At zero threshold, precision: 0.22, recall: 0.74


<br>

We can see the precision recall trade-off
very clearly for this classification scenario in
the precision recall curve for
the default support vector classifier with
linear kernel optimized for accuracy on the same dataset,
and using the balanced option for the class weight parameter. 

Take a moment to
imagine how the extreme lower right part of
the curve on this precision recall curve represents
a decision boundary that's highly
precision-oriented in the lower right of the classification plot,
where there's a cluster of positive examples.
As the decision threshold is shifted to become less and less conservative,
tracing the curve up into the left,
the classifier becomes more and more like
the recall-oriented support vector classifier example. 
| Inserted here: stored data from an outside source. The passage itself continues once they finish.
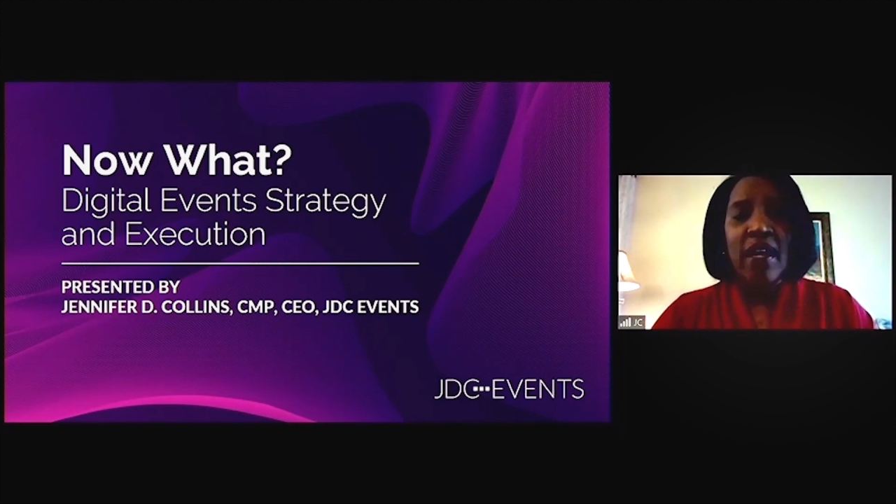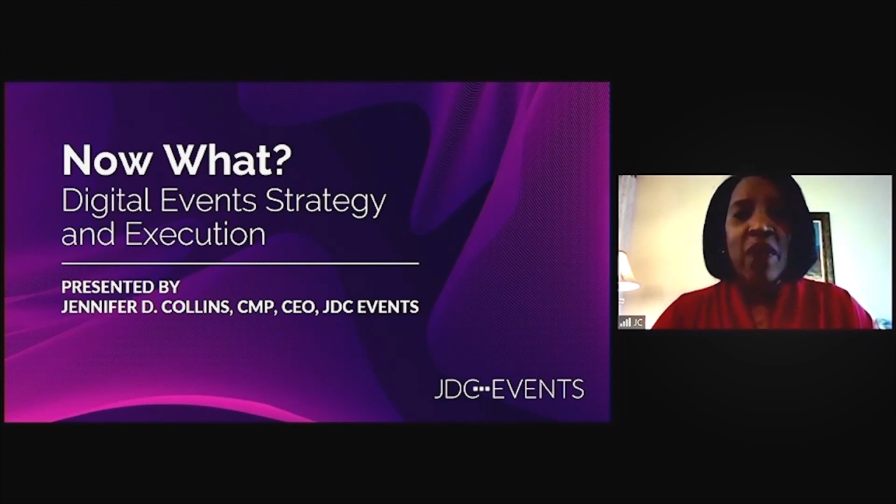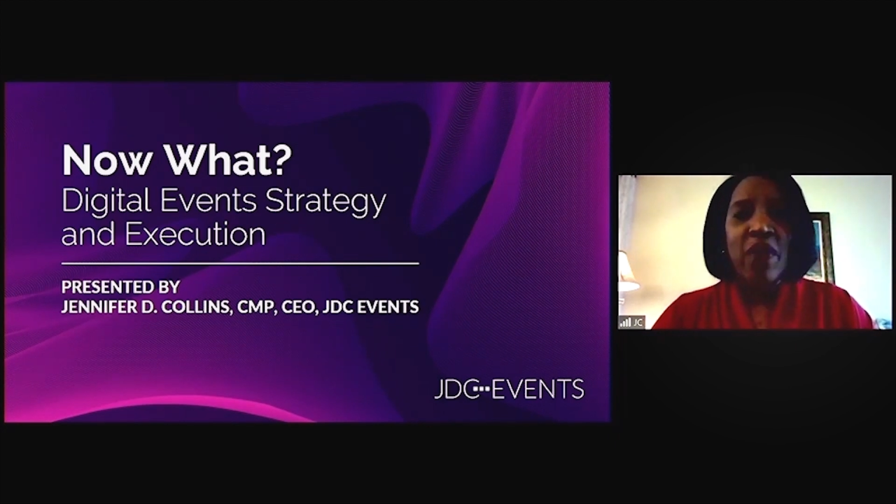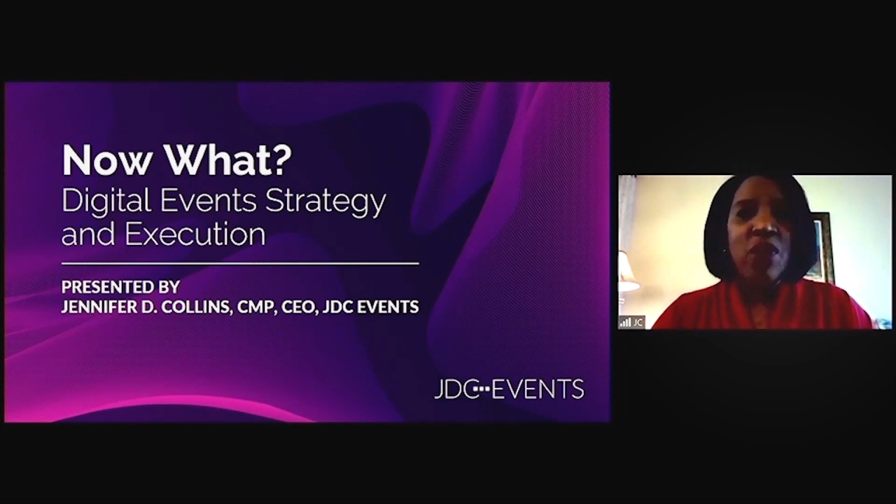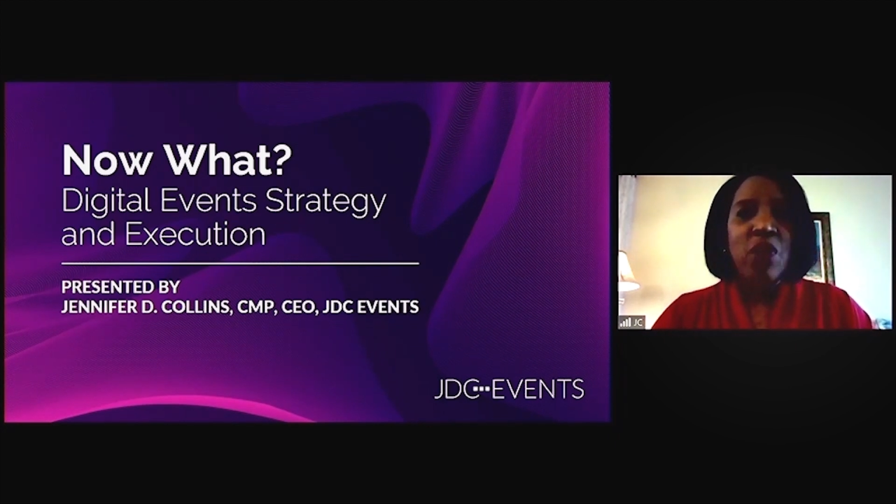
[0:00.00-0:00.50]
How
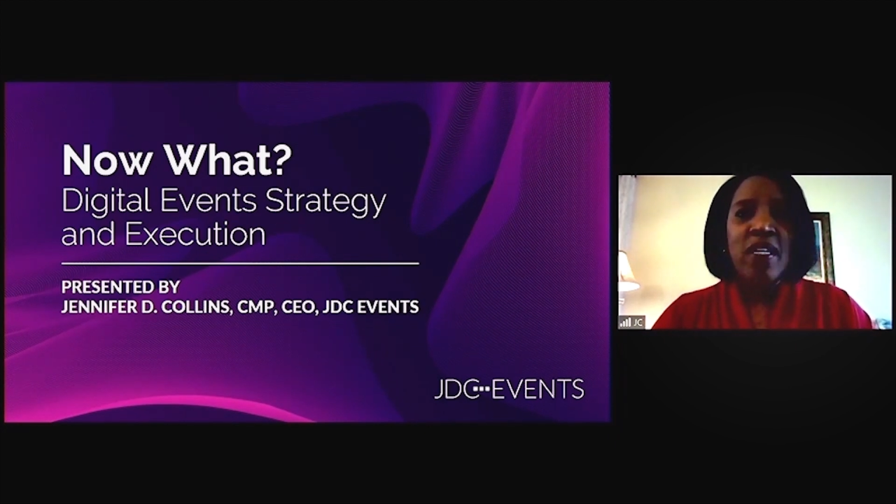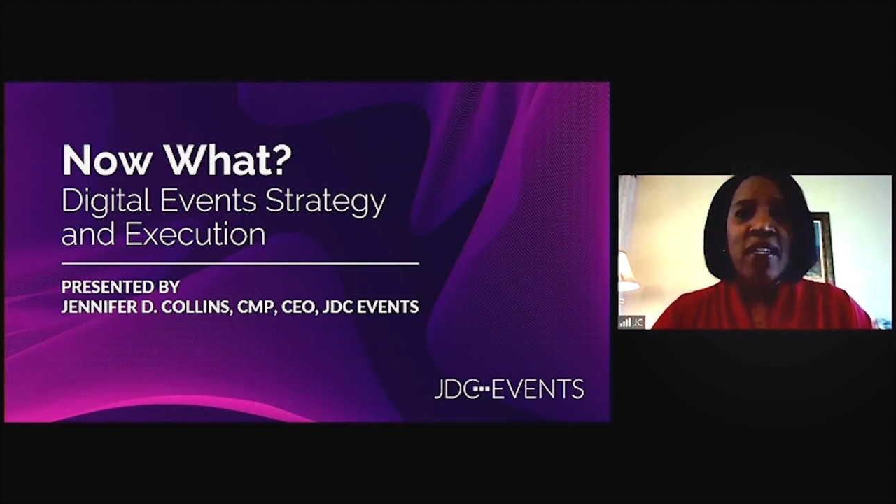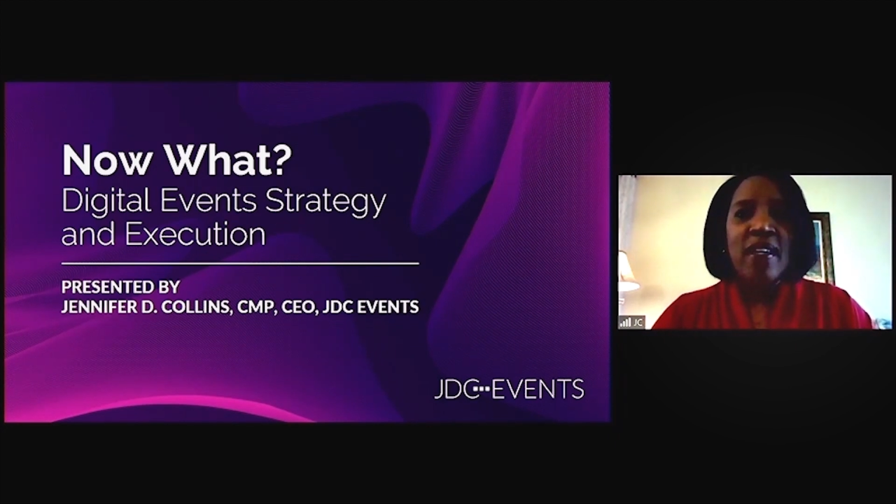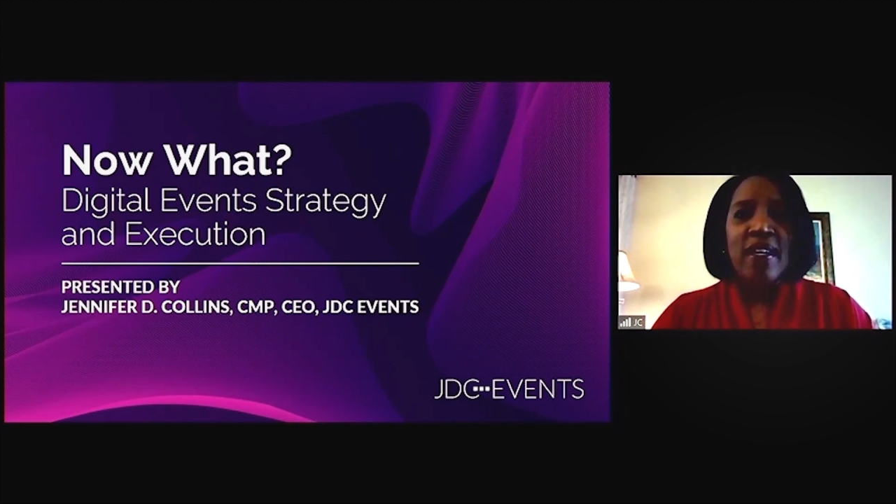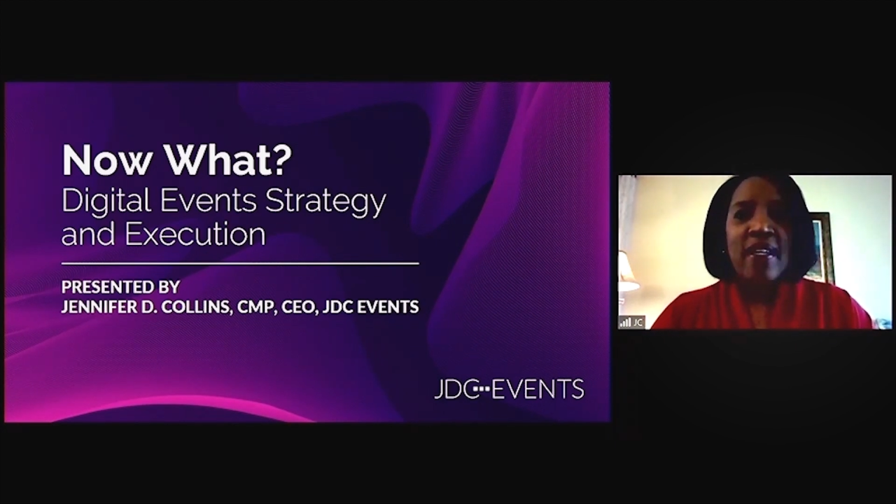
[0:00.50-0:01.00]
can
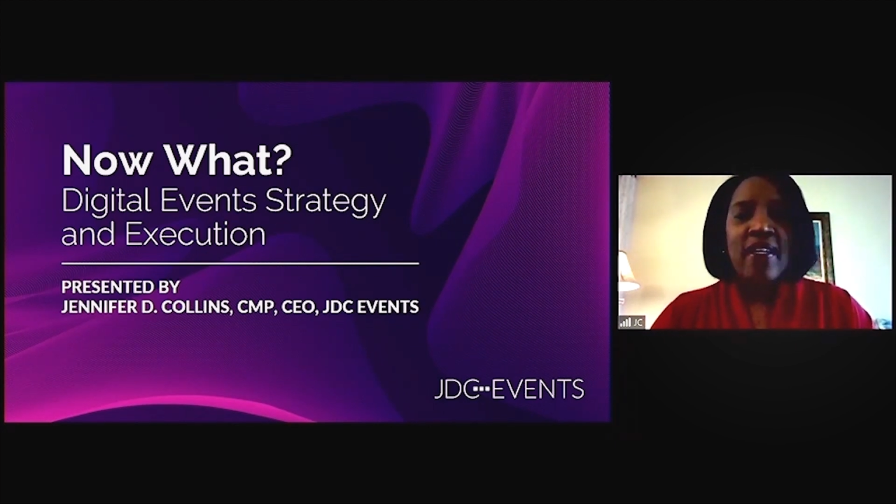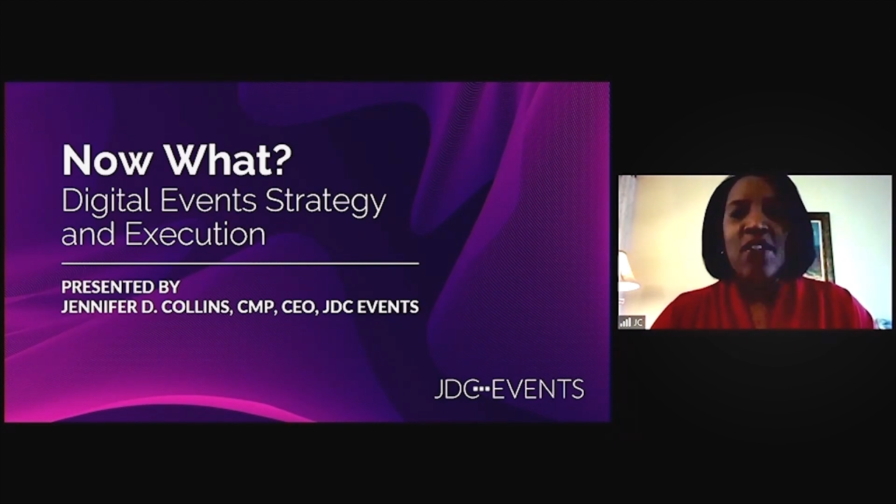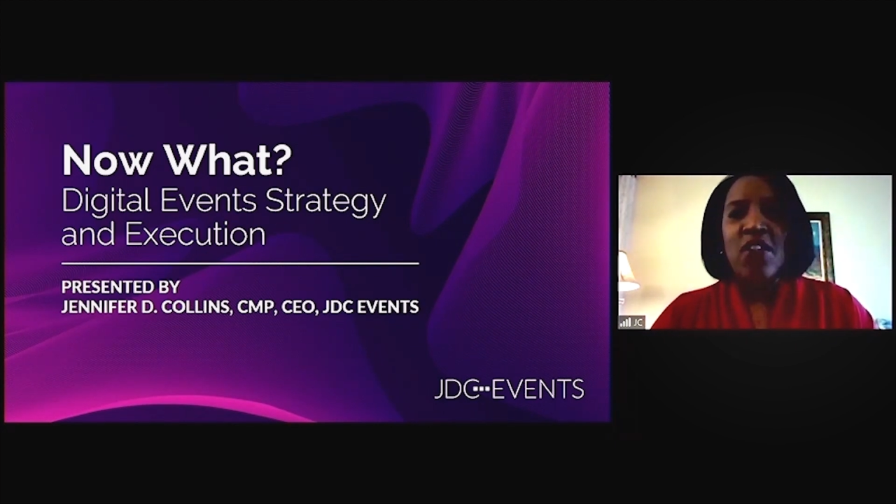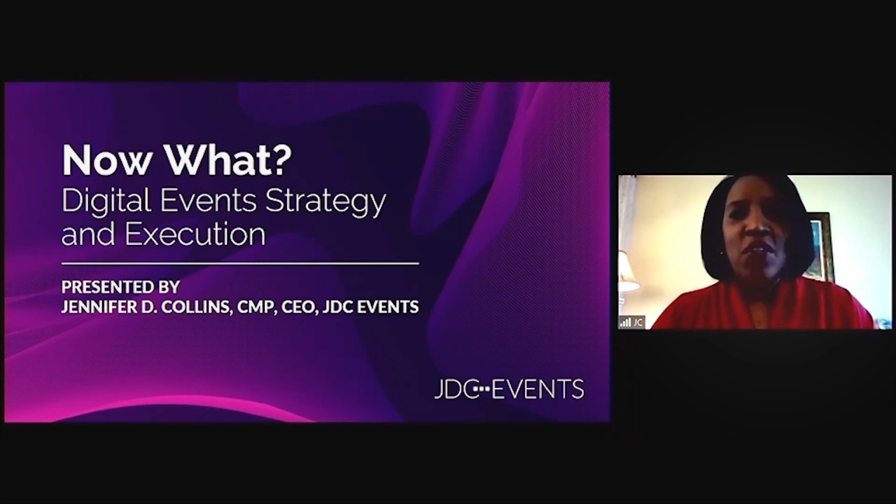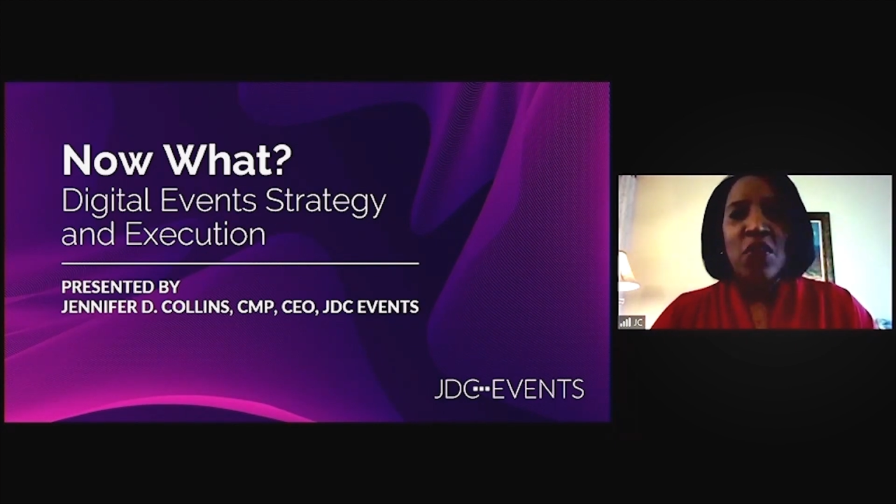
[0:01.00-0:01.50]
we
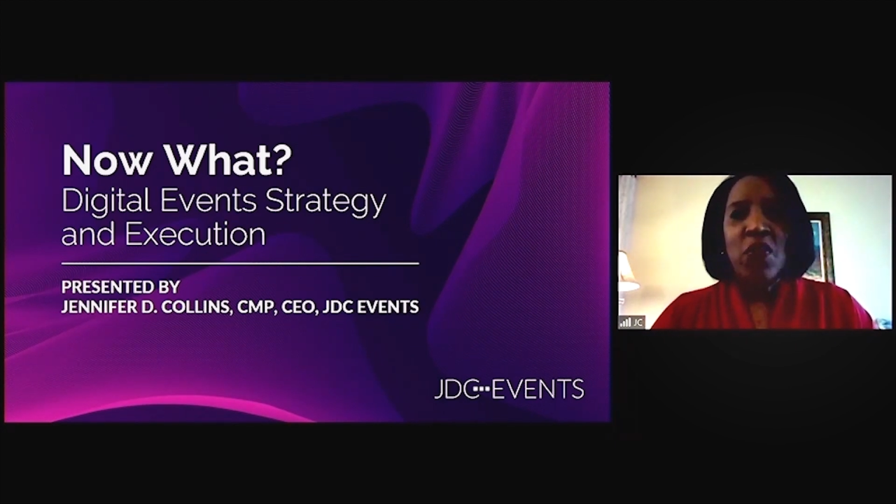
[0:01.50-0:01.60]
continue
### Training, Validation, and Test Framework for Model Selection and Evaluation

- Using only cross-validation or a test set to do model selection may lead to more subtle overfitting/ optimistic generalization estimates. $^*$
- Isntead, use the three data splits:
    1. Training set (model building).
    2. VAlidation set (model selection).
    3. Test set (final evaluation).
- In practice:
    1. Create an initial training/ test split.
    2. Do cross-validation on the training data for model/parameter selection.
    3. Save the held-out test set for final model evaluation. 
    
The test set is not seen until the very end of the evaluation process.
Machine learning researchers take this protocol very seriously.
The train-validate-test design is
a very important universally applied framework for
effective evaluation of machine learning models.

$^*$ Data Leakage: the more influence any potential held-up test data
has played into selecting the final model, not merely evaluating it.

**CONCLUSION**

- Accuracy is often not the right evaluation metric for many real-world machine learning tasks:
    - False positives and false negatives may need to be treated very differently.
    - Make sure you understand the needs of your apllication and choose an evaluation metric that matches your application, user, or business goals.
    
    
- Examples of additional evaluation methos that **you need to revise (since they are not included in the notes)**:
    - Learning curve: how much does accuracy (or other metric) change as a function of the amount of training data? These are useful as part of a cost-benefit analysis. Gathering training data in the form of labeled examples is often time-consuming and expensive. So being able to estimate the likely performance improvement of your classifier, if you say invest in doubling the amount of training data, can be a useful analysis. 
    
    - Sensitivity analysis: how much does accuracy (or other metric) change as a function of key learning parameter values? This may be important to perform especially if there are other costs such as runtime efficiency that are critical variables when deploying an operational system, that are correlated with different values of parameter. For example, decision tree depth or future value threshold. In this way, a more complete picture of the trade-offs achievable across different performance dimensions can help you make the best practical deployment decisions for your machine learning model.